Audiences Addressed in Repurposing

For the upcoming Repurposing Essay, I would like to rework a paper I completed some time ago for a political science class. The original essay covered voters’ decision making and how they used political parties as a heuristic for their own political ideology; however, it was laden with dense terminology and very one-sided. I was required to use a thesis sentence and present an argument that only had one side to it, which resulted in paper that left me feeling as though my argument was too simple.┬áIn writing this repurposing essay, I want to try and complicate this argument a little bit to hopefully address a new audience.

It is important to note, however, that in discussing audience, you must be aware of whom you’re talking to, whom you’re talking at, and whom you about. I want to make sure that this paper addresses a general audience – in other words, I don’t want it to be highly academic (such as my last paper was), nor do I want it to be over-simplified. Ideally this paper will be aimed at people who take a general interest in politics, which will comprise the “to” portion of my audience. Additionally, as a consequence of discussing politics, it is quite apparent who this paper will be about. I envision the majority of the “about” audience to be concerned with politicians and other active members of political discourse.
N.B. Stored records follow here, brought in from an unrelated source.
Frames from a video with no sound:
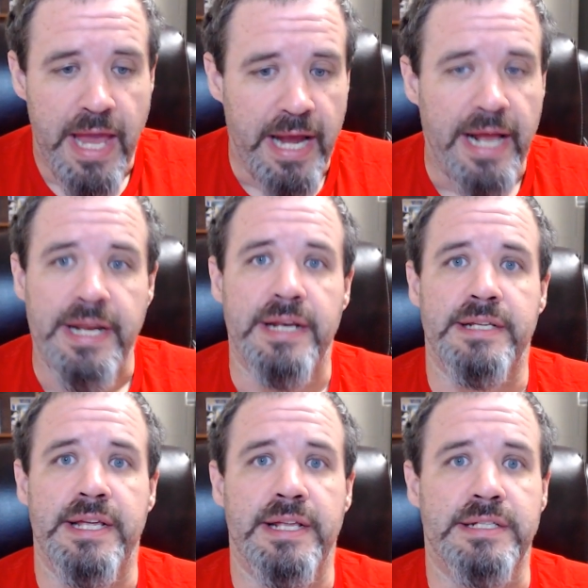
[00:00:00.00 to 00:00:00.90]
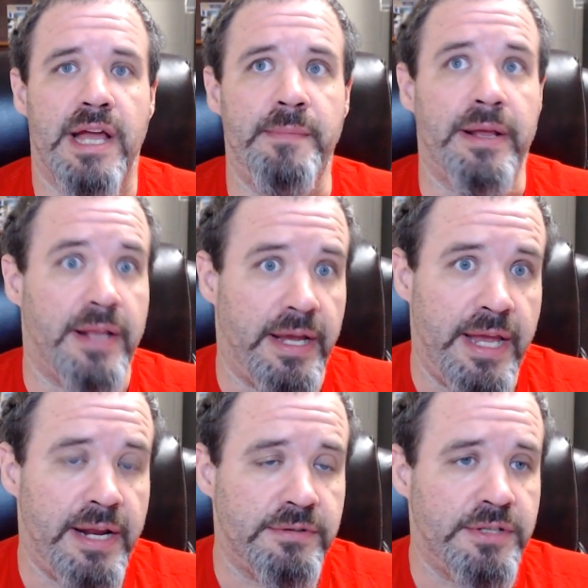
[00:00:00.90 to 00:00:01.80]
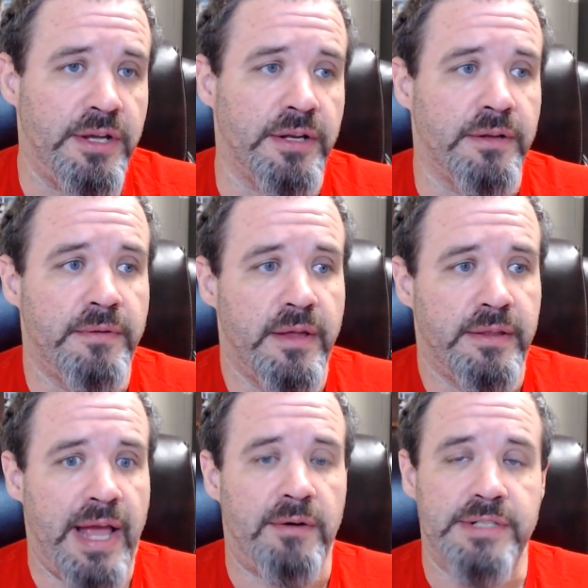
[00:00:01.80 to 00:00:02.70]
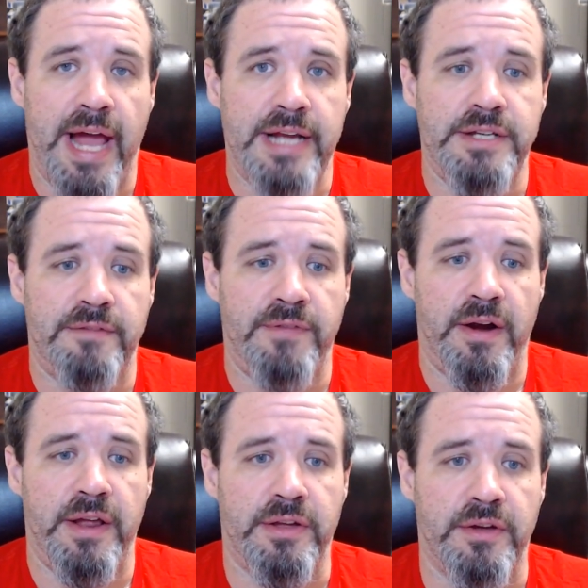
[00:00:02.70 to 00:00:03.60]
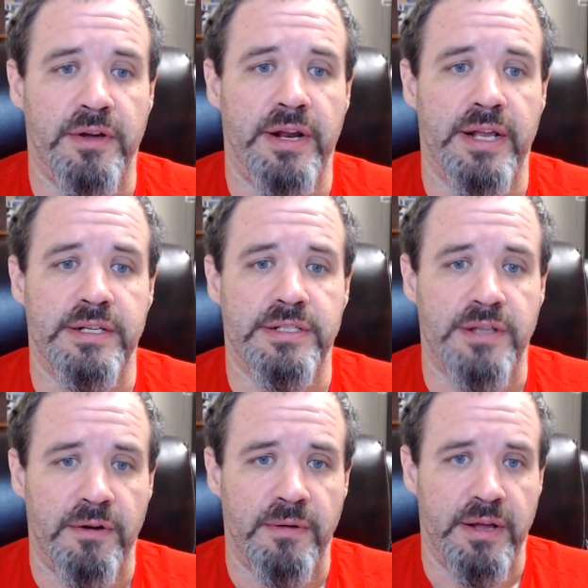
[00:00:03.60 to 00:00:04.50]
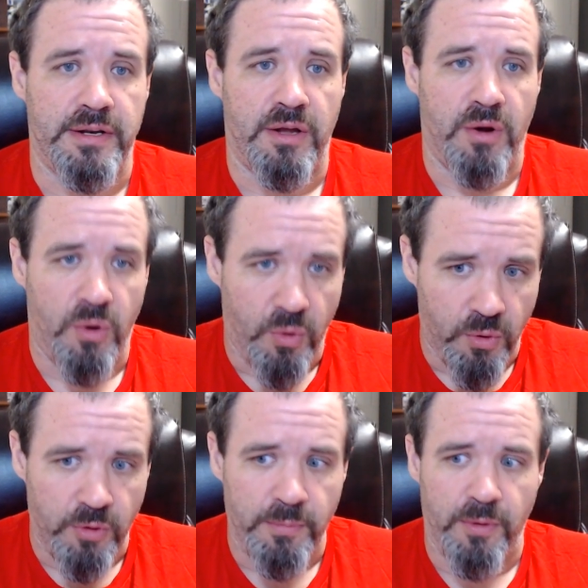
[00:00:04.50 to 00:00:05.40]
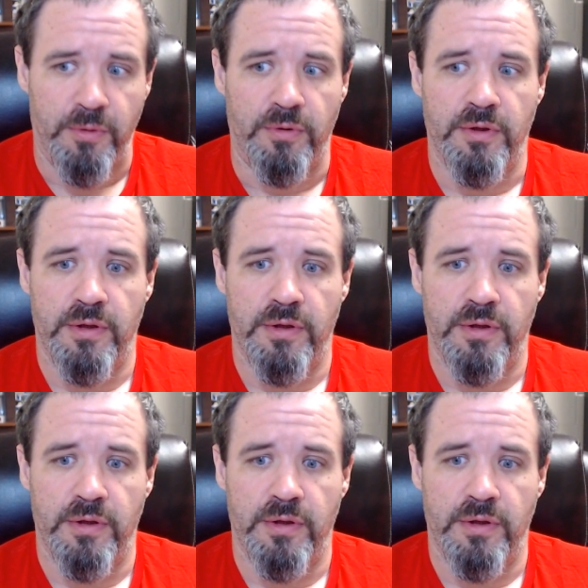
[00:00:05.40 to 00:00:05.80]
And I didn't see this coming. Again, it was good. That was actually a very good and horrible,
While both the “to” and “about” audiences are important to cover throughout this paper, the same cannot be said about the “at” audience. Talking at someone implies that you are not allowing them to enter the conversation because you refuse to give them any voice in the conversation. In a politically driven paper, this will be incredibly important to recognize. For me, my “at” audience will be the people who hold different political views than I do. In essence, it is very easy to completely leave other’s view out of the equation if you (as a writer) assume that your ideologies are superior to the reader simply on a moral basis. This can be extremely alienating to a reader, meaning that an author must use his or her discretion to avoid such problems.